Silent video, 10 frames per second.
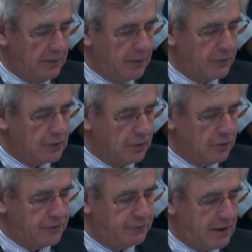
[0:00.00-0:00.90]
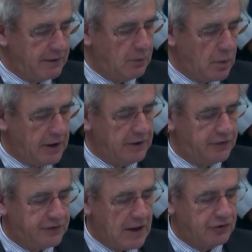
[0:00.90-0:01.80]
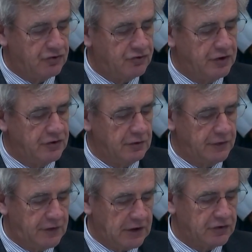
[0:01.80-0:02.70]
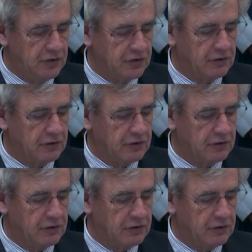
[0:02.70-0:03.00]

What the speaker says: that the court's very wide statutory jurisdiction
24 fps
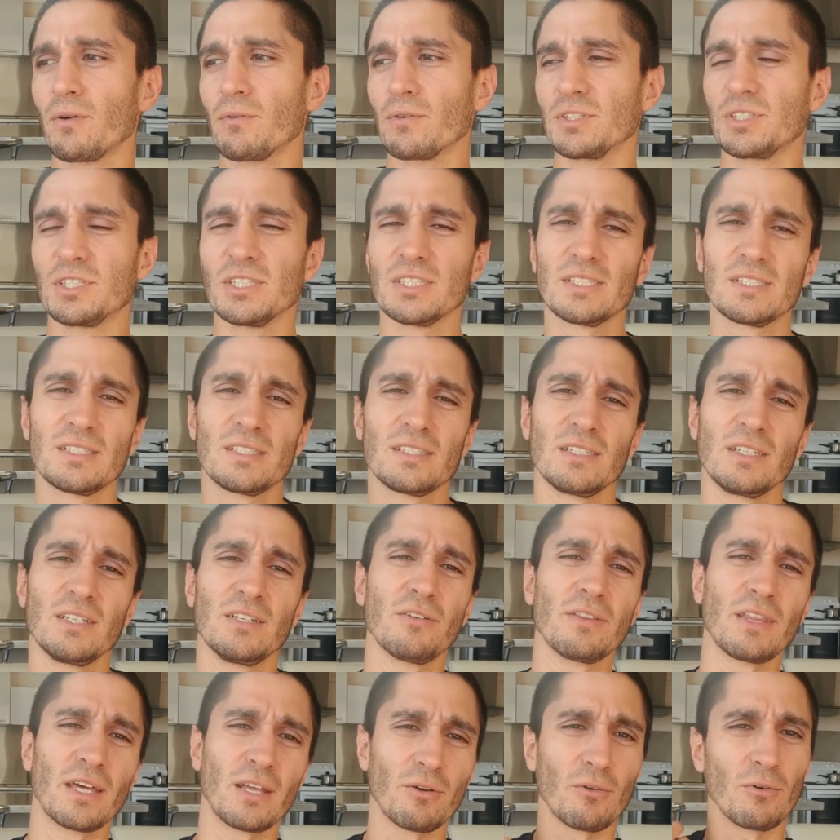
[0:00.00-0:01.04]
just
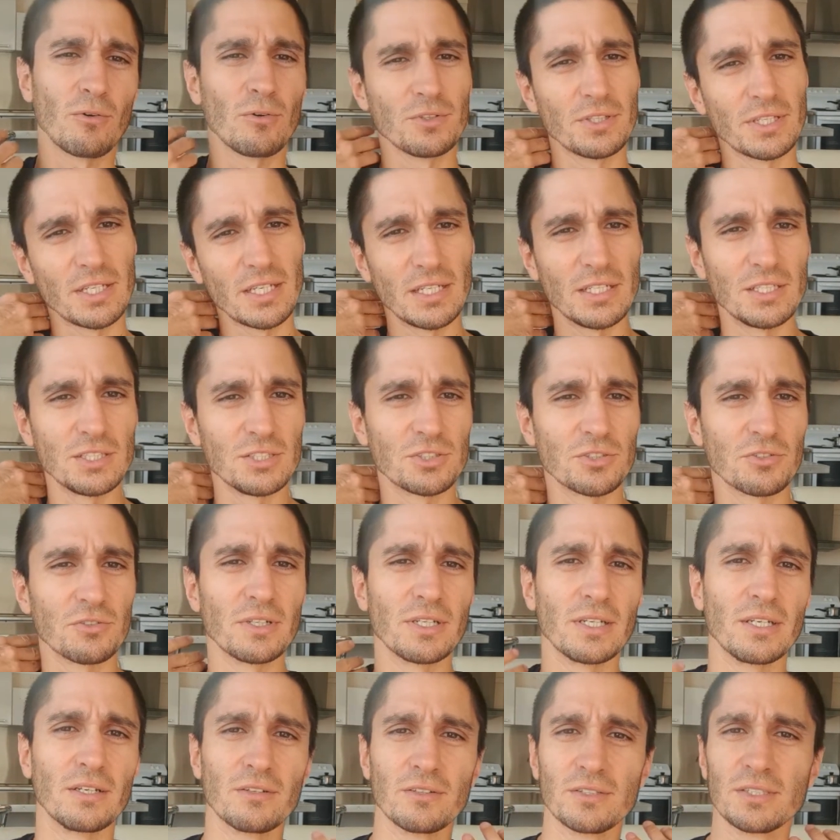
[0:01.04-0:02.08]
that old
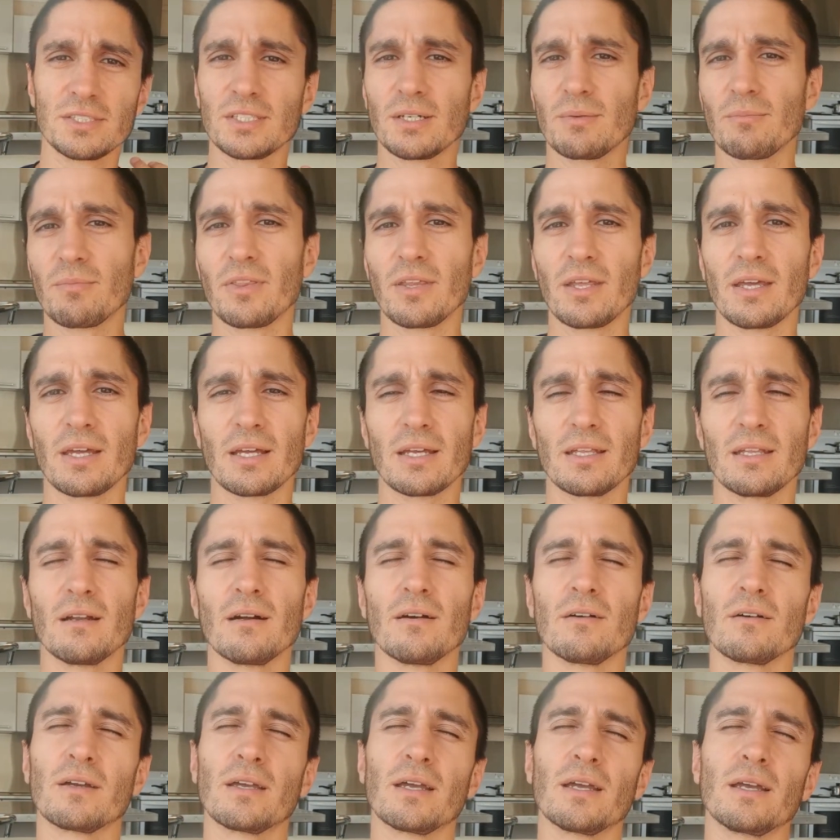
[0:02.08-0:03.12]
injury or something, and
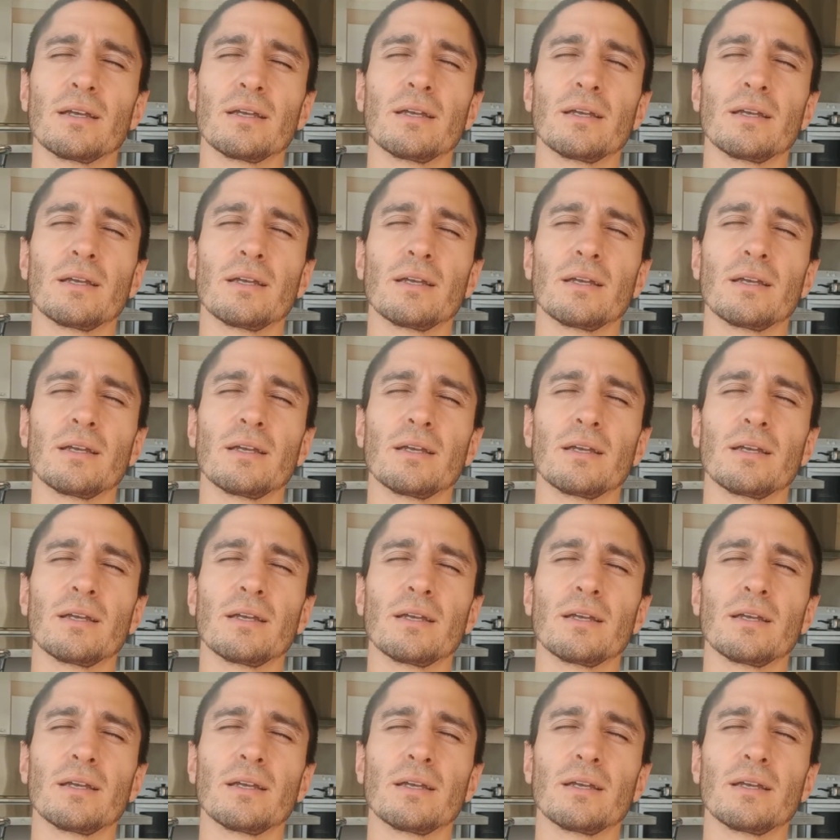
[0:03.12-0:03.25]
okay,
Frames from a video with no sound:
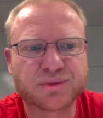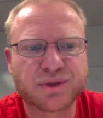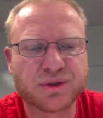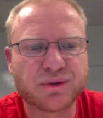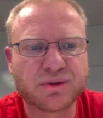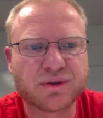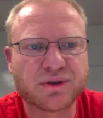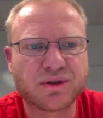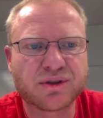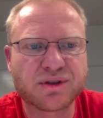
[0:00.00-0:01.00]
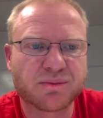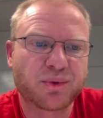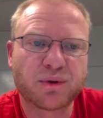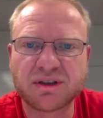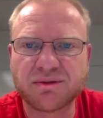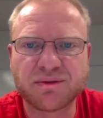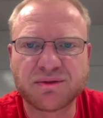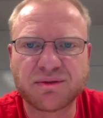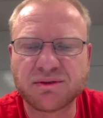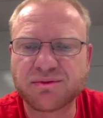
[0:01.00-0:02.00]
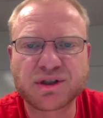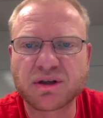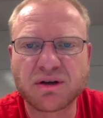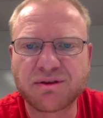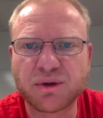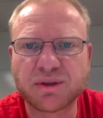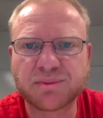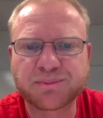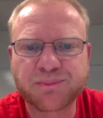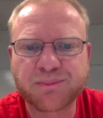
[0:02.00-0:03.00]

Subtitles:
to support the vision going forward.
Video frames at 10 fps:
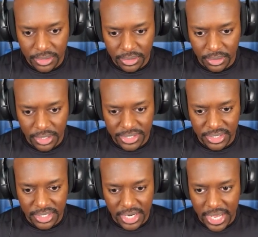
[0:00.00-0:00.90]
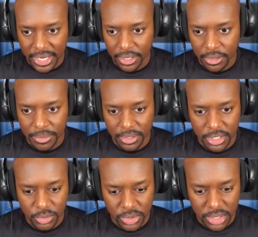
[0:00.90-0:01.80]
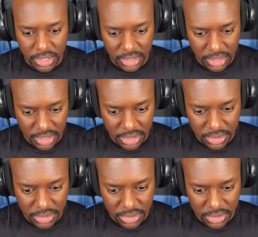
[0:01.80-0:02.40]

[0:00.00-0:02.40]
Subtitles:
Let's get out of here because we need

══════════

§ What to produce
Within the listing above, the stretch from the line with "What the speaker" down to the line with "[0:00.00-0:02.40]" is to be given again exactly, end lines included and pictures excluded.

§ Written response
What the speaker says: that the court's very wide statutory jurisdiction
24 fps
[0:00.00-0:01.04]
just
[0:01.04-0:02.08]
that old
[0:02.08-0:03.12]
injury or something, and
[0:03.12-0:03.25]
okay,
Frames from a video with no sound:
[0:00.00-0:01.00]
[0:01.00-0:02.00]
[0:02.00-0:03.00]

Subtitles:
to support the vision going forward.
Video frames at 10 fps:
[0:00.00-0:00.90]
[0:00.90-0:01.80]
[0:01.80-0:02.40]

[0:00.00-0:02.40]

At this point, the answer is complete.